▶ [What this task involves]: Include in the reply only the lines from the start of the data below through the line containing "(1050.62 s)", reproduced exactly and with no pictures.
(Source material)
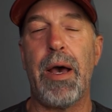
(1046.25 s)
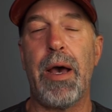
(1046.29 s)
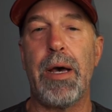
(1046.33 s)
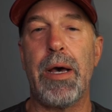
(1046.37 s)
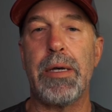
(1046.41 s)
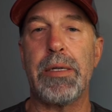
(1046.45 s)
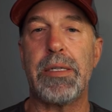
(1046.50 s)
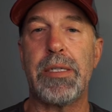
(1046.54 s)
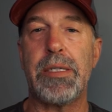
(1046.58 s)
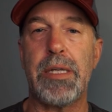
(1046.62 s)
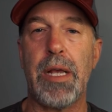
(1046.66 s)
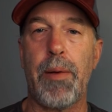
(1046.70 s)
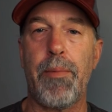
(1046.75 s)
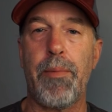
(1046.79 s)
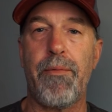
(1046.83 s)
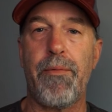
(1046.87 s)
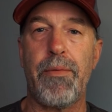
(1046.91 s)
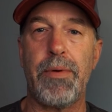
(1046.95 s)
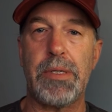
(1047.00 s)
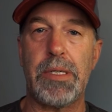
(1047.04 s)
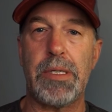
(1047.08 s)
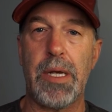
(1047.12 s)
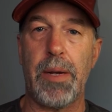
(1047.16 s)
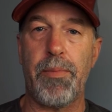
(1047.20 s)

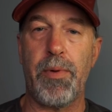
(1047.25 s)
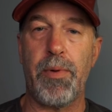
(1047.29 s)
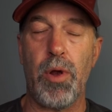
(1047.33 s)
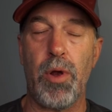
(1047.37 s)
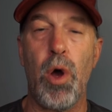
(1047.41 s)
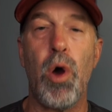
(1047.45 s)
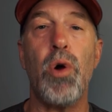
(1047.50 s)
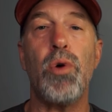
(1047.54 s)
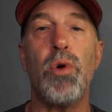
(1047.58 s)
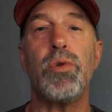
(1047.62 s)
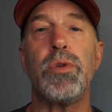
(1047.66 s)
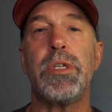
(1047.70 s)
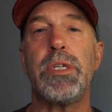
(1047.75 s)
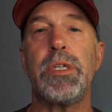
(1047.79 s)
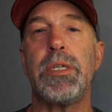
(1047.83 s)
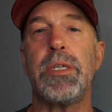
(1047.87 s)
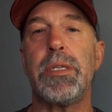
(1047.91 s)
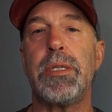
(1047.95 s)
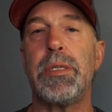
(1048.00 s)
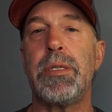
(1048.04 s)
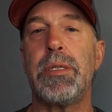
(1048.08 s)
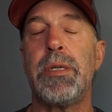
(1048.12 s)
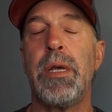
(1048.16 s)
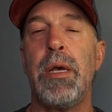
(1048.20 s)
separate
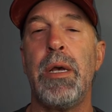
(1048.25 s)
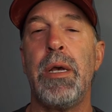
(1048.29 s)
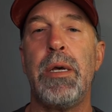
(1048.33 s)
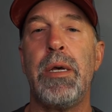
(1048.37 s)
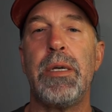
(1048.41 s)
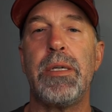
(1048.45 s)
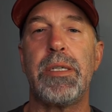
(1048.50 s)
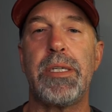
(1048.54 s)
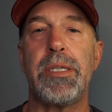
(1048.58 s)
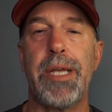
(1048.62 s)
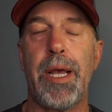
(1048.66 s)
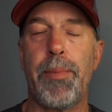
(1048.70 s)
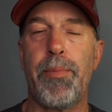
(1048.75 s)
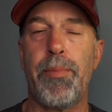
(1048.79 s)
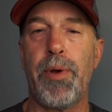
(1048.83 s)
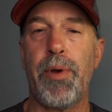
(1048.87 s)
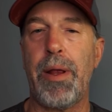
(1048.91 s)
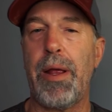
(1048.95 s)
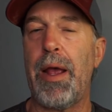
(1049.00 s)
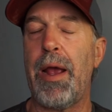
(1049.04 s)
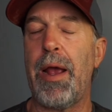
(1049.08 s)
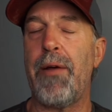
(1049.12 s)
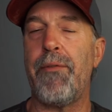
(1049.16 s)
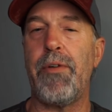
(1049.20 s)
hoses,
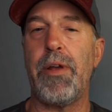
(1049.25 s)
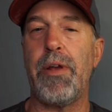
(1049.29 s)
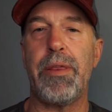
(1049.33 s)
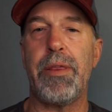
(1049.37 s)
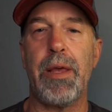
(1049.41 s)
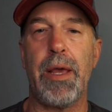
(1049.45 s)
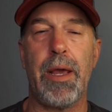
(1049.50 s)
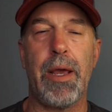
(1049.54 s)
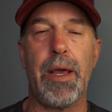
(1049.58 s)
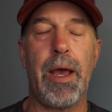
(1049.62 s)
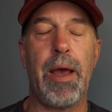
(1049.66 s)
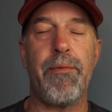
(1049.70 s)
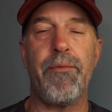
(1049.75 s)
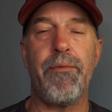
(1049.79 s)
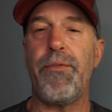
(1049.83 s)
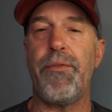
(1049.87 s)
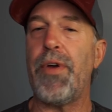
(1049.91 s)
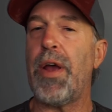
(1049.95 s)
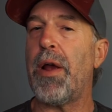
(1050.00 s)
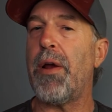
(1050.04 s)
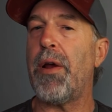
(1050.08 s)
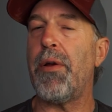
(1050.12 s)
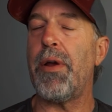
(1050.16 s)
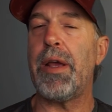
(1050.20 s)
separate everything. I'm
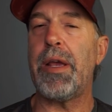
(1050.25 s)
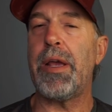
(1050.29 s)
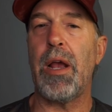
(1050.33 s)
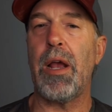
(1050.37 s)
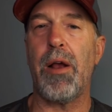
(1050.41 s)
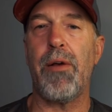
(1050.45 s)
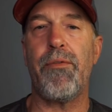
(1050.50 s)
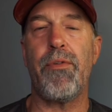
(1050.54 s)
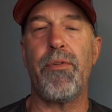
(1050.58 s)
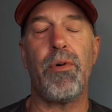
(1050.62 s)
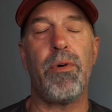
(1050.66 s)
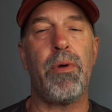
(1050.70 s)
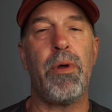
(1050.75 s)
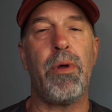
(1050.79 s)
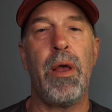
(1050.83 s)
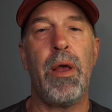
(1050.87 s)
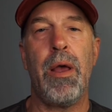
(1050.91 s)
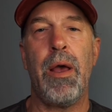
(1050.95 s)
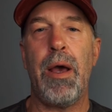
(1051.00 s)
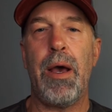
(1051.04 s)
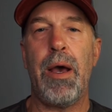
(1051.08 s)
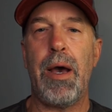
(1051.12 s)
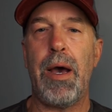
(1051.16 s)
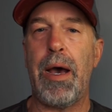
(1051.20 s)
very careful.
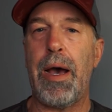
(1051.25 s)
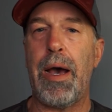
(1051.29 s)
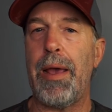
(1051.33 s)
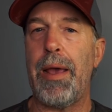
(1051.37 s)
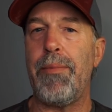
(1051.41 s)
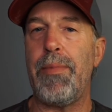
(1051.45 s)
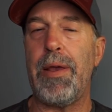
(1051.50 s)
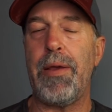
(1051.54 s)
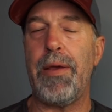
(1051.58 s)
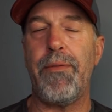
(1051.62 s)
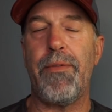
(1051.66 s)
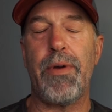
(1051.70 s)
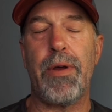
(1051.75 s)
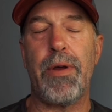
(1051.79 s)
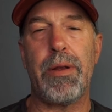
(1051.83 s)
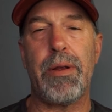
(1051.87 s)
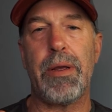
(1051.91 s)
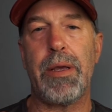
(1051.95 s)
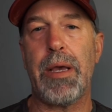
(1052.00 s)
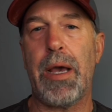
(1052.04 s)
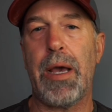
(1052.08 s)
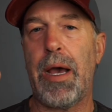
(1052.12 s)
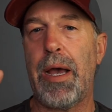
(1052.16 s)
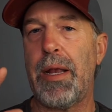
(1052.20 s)
I'm even
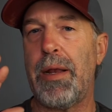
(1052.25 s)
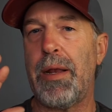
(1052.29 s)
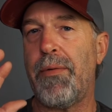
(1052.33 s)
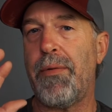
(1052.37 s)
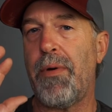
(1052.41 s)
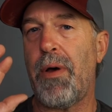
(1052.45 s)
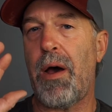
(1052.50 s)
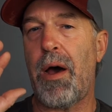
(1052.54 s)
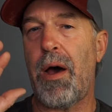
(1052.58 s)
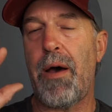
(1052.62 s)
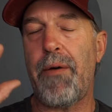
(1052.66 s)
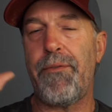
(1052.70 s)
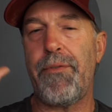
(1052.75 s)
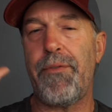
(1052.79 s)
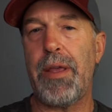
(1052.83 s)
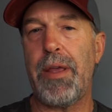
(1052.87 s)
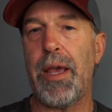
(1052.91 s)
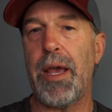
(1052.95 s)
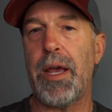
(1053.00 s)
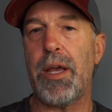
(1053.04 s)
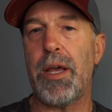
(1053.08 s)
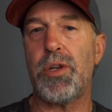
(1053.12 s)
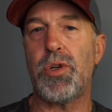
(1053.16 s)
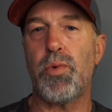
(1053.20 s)
kind of off the
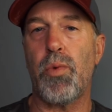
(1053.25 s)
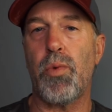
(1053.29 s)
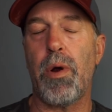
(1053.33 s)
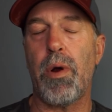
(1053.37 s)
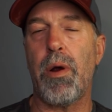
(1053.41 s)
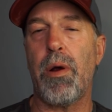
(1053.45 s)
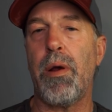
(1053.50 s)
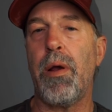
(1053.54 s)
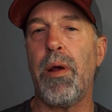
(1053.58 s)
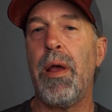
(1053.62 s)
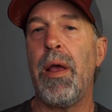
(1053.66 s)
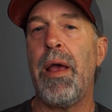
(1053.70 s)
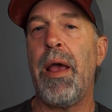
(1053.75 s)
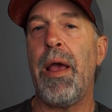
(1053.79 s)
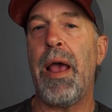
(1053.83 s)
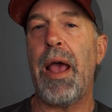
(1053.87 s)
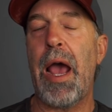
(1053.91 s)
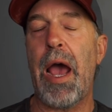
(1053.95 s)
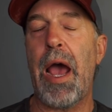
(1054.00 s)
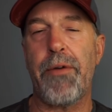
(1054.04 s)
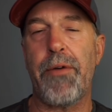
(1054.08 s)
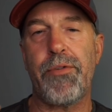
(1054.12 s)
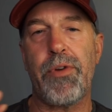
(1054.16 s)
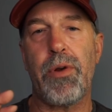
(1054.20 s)
edge where
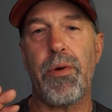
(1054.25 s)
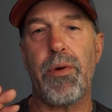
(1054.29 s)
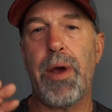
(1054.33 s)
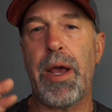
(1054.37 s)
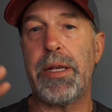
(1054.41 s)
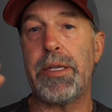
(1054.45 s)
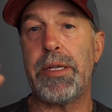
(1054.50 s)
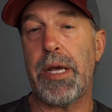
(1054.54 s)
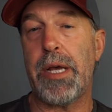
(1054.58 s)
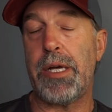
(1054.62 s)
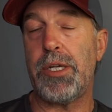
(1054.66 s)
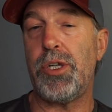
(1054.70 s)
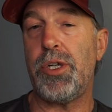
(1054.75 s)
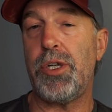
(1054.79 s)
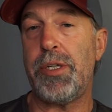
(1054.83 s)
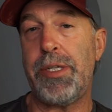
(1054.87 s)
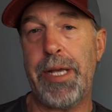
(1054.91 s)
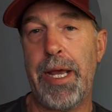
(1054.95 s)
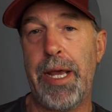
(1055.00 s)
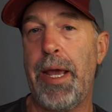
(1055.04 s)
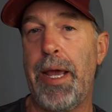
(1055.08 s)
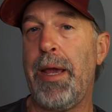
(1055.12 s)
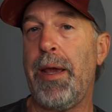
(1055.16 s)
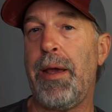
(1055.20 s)
after I touch a
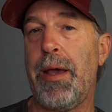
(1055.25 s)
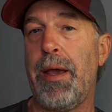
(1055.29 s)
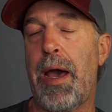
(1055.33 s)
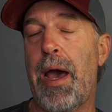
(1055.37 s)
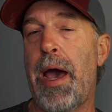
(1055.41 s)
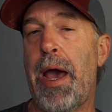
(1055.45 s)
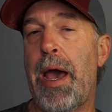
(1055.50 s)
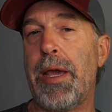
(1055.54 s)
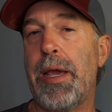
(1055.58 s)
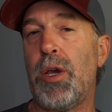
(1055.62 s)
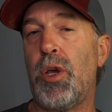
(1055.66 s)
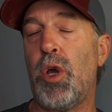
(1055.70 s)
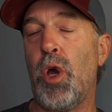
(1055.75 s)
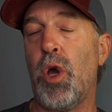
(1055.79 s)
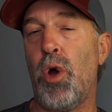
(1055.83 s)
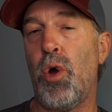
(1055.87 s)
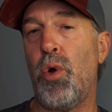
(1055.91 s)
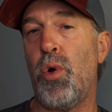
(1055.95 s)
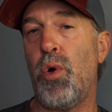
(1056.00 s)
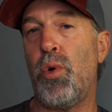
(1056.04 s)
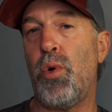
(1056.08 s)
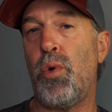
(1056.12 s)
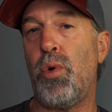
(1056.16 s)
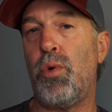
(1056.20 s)
tank, I
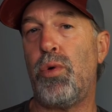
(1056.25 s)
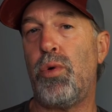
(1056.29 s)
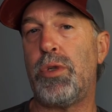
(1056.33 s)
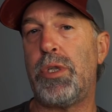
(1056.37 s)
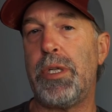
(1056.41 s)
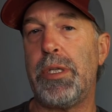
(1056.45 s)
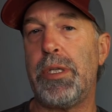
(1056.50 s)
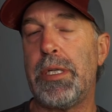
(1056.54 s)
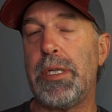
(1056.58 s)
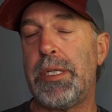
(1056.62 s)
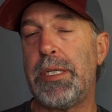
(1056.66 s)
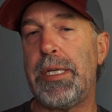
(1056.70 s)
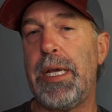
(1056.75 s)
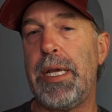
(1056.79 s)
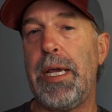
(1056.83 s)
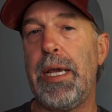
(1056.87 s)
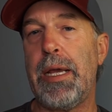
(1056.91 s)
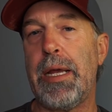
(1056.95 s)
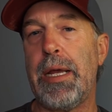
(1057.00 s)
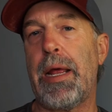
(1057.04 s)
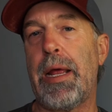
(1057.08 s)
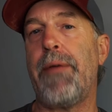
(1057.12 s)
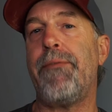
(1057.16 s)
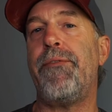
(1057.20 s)
go to the
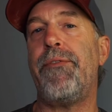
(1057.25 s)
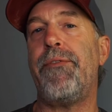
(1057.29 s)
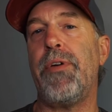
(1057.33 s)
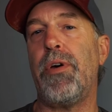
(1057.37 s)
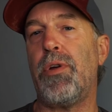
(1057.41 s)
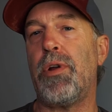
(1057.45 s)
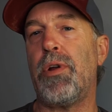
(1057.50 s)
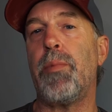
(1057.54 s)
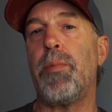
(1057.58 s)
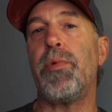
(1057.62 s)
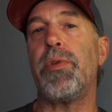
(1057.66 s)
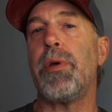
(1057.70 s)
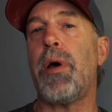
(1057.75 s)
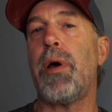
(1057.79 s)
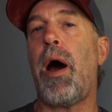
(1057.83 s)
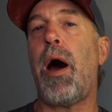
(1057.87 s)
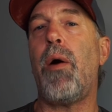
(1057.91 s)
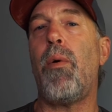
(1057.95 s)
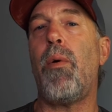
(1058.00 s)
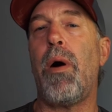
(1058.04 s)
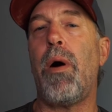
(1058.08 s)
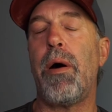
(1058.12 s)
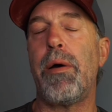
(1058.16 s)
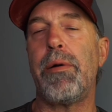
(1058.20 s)
sink and I fill it up with
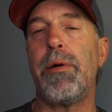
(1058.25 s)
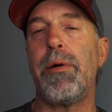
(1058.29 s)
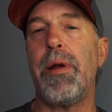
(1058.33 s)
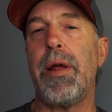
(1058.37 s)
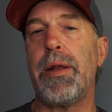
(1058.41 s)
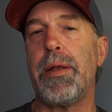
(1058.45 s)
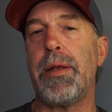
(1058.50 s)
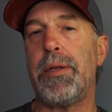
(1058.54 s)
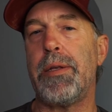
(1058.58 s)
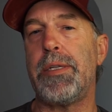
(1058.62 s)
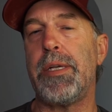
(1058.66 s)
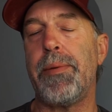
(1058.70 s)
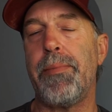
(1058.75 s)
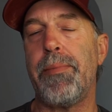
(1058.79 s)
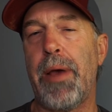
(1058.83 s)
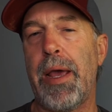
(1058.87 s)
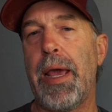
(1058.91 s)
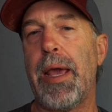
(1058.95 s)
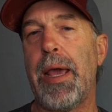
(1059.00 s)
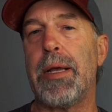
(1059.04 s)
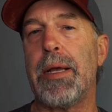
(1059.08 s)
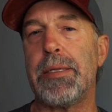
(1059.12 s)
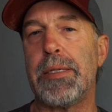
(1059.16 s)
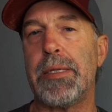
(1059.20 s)
hot water and I dip my
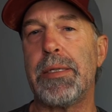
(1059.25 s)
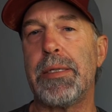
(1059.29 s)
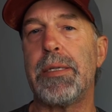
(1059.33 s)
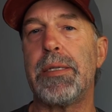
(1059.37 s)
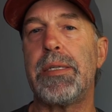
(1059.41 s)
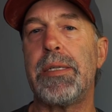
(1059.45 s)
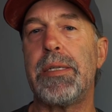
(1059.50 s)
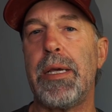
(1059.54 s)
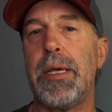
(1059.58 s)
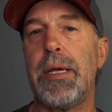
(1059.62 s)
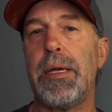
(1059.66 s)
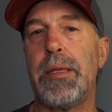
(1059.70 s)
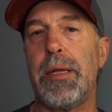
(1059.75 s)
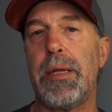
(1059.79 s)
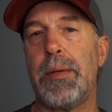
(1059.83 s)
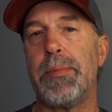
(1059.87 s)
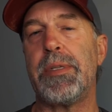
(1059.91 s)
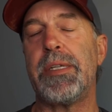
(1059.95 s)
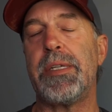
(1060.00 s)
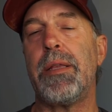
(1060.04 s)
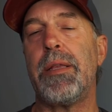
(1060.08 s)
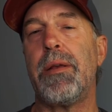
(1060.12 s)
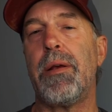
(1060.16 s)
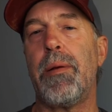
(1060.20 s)
hands in the sink and let them
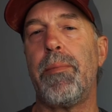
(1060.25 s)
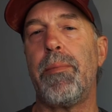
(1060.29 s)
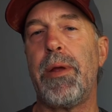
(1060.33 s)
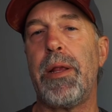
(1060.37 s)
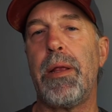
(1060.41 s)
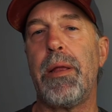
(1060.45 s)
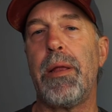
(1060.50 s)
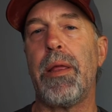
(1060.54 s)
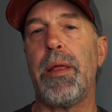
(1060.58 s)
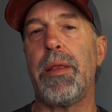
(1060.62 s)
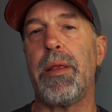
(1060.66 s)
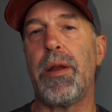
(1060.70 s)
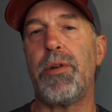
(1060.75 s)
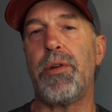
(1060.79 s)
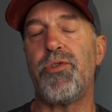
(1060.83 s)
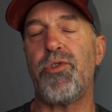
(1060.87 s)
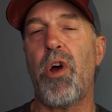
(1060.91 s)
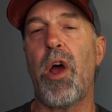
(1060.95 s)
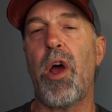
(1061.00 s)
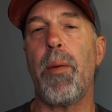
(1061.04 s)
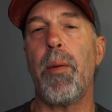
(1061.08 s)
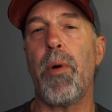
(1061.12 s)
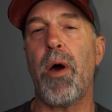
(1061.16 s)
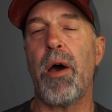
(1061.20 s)
sit there a minute and then
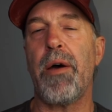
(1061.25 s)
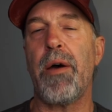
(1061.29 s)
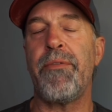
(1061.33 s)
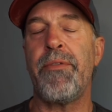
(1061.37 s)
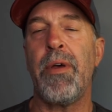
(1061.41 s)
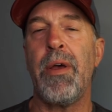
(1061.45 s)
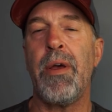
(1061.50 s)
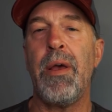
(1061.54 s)
dry them off.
(End Source material)
▶ [Problem solution]:
(1046.25 s)
(1046.29 s)
(1046.33 s)
(1046.37 s)
(1046.41 s)
(1046.45 s)
(1046.50 s)
(1046.54 s)
(1046.58 s)
(1046.62 s)
(1046.66 s)
(1046.70 s)
(1046.75 s)
(1046.79 s)
(1046.83 s)
(1046.87 s)
(1046.91 s)
(1046.95 s)
(1047.00 s)
(1047.04 s)
(1047.08 s)
(1047.12 s)
(1047.16 s)
(1047.20 s)

(1047.25 s)
(1047.29 s)
(1047.33 s)
(1047.37 s)
(1047.41 s)
(1047.45 s)
(1047.50 s)
(1047.54 s)
(1047.58 s)
(1047.62 s)
(1047.66 s)
(1047.70 s)
(1047.75 s)
(1047.79 s)
(1047.83 s)
(1047.87 s)
(1047.91 s)
(1047.95 s)
(1048.00 s)
(1048.04 s)
(1048.08 s)
(1048.12 s)
(1048.16 s)
(1048.20 s)
separate
(1048.25 s)
(1048.29 s)
(1048.33 s)
(1048.37 s)
(1048.41 s)
(1048.45 s)
(1048.50 s)
(1048.54 s)
(1048.58 s)
(1048.62 s)
(1048.66 s)
(1048.70 s)
(1048.75 s)
(1048.79 s)
(1048.83 s)
(1048.87 s)
(1048.91 s)
(1048.95 s)
(1049.00 s)
(1049.04 s)
(1049.08 s)
(1049.12 s)
(1049.16 s)
(1049.20 s)
hoses,
(1049.25 s)
(1049.29 s)
(1049.33 s)
(1049.37 s)
(1049.41 s)
(1049.45 s)
(1049.50 s)
(1049.54 s)
(1049.58 s)
(1049.62 s)
(1049.66 s)
(1049.70 s)
(1049.75 s)
(1049.79 s)
(1049.83 s)
(1049.87 s)
(1049.91 s)
(1049.95 s)
(1050.00 s)
(1050.04 s)
(1050.08 s)
(1050.12 s)
(1050.16 s)
(1050.20 s)
separate everything. I'm
(1050.25 s)
(1050.29 s)
(1050.33 s)
(1050.37 s)
(1050.41 s)
(1050.45 s)
(1050.50 s)
(1050.54 s)
(1050.58 s)
(1050.62 s)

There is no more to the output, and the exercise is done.